Demo of Apache Kafka on Heroku

Data processing pipeline architecture using Apache Kafka on Heroku

Overview Architecture

Overview

This system consumes data from the Twitter Streaming API, manipulates the data using a series of Heroku apps, and generates a dynamic visualization of the manipulated data.

The architecture uses five Heroku apps, each serving a different role in the data pipeline.

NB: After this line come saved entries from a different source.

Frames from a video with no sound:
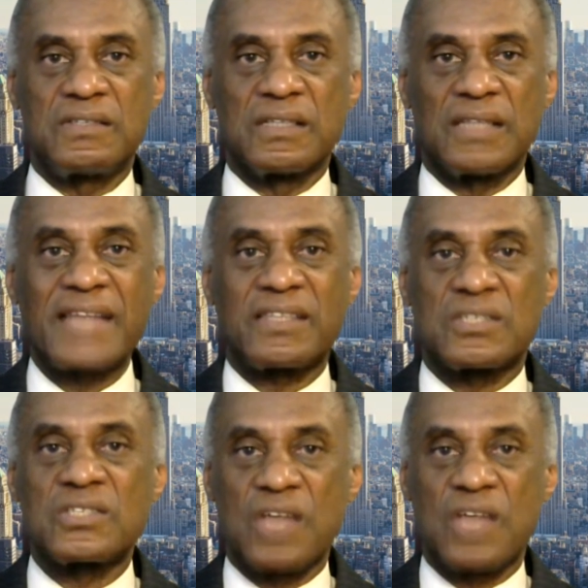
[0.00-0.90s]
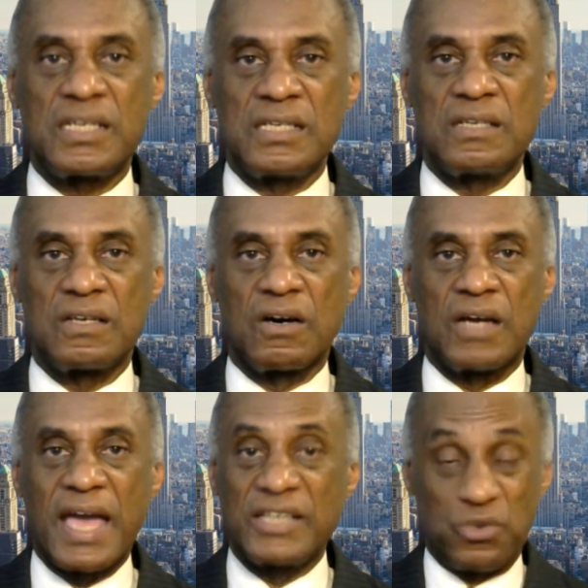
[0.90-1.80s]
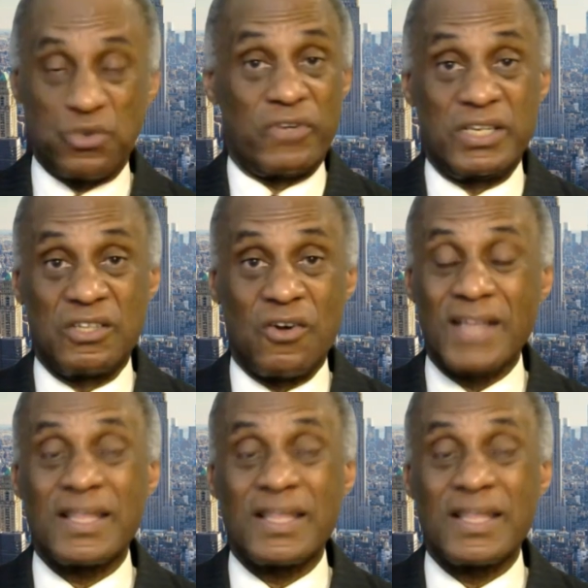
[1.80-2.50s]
like to study, as you already know,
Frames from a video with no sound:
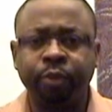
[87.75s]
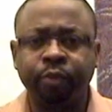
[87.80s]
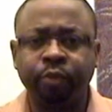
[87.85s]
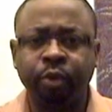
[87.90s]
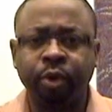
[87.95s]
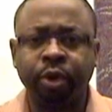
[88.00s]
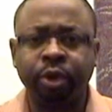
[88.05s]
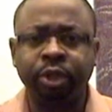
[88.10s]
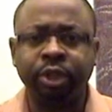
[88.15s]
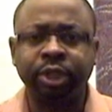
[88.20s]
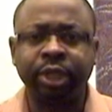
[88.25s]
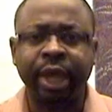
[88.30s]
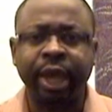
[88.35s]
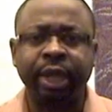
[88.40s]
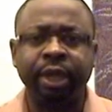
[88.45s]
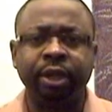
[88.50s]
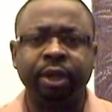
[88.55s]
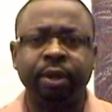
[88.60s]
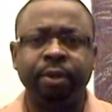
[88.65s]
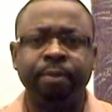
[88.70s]
of words
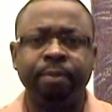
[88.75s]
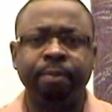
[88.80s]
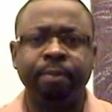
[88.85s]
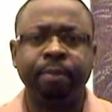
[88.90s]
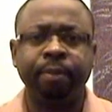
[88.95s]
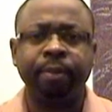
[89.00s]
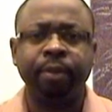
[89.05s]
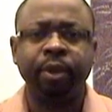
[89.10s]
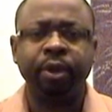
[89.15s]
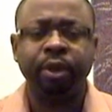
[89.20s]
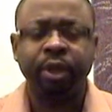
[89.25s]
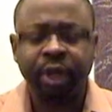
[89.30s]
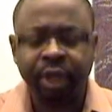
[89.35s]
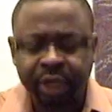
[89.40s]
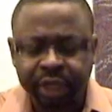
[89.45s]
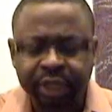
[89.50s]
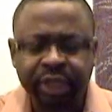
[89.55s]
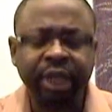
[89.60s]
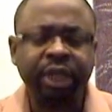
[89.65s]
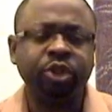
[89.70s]
that
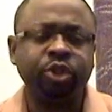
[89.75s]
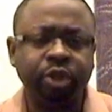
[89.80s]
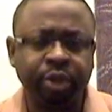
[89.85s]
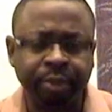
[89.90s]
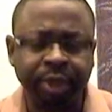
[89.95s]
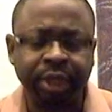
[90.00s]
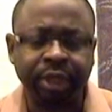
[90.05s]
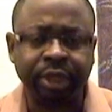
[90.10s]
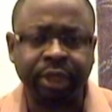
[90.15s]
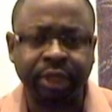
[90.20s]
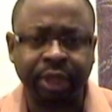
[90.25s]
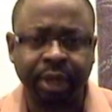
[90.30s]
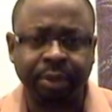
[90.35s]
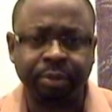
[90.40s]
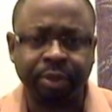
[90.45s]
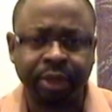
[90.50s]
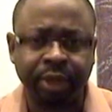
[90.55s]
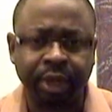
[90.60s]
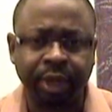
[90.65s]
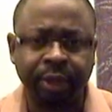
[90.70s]
essentially mean the same
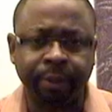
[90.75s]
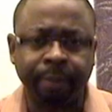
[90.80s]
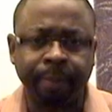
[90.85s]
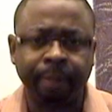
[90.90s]
thing.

  • Data Ingest: Read from Twitter streaming API and produce messages for high volume ingest on Kafka topic
  • Data Fanout: Consume ingested messages and fans out to discrete keyword Kafka topics
  • Aggregate Statistic Calculation: Consume messages from keyword Kafka topics, and calculate and produce aggregate mention count to a topic
  • Related Terms Generation: Consumes messages from keyword Kafka topics, and produce related words & related word count to a topic
  • Visualization: Consume messages from aggregate and related words Kafka topics and generate the dynamic stream visualizations in a web application

Architecture

In addition to showing how the system is architected, this diagram also shows how data moves through the system.

The Kafka cluster is represented by the large light purple rectangle. Within that, each named rectangle represents a Kafka topic. The hexagons are Heroku apps that manipulate data. They produce data to and/or consume data from Kafka topics.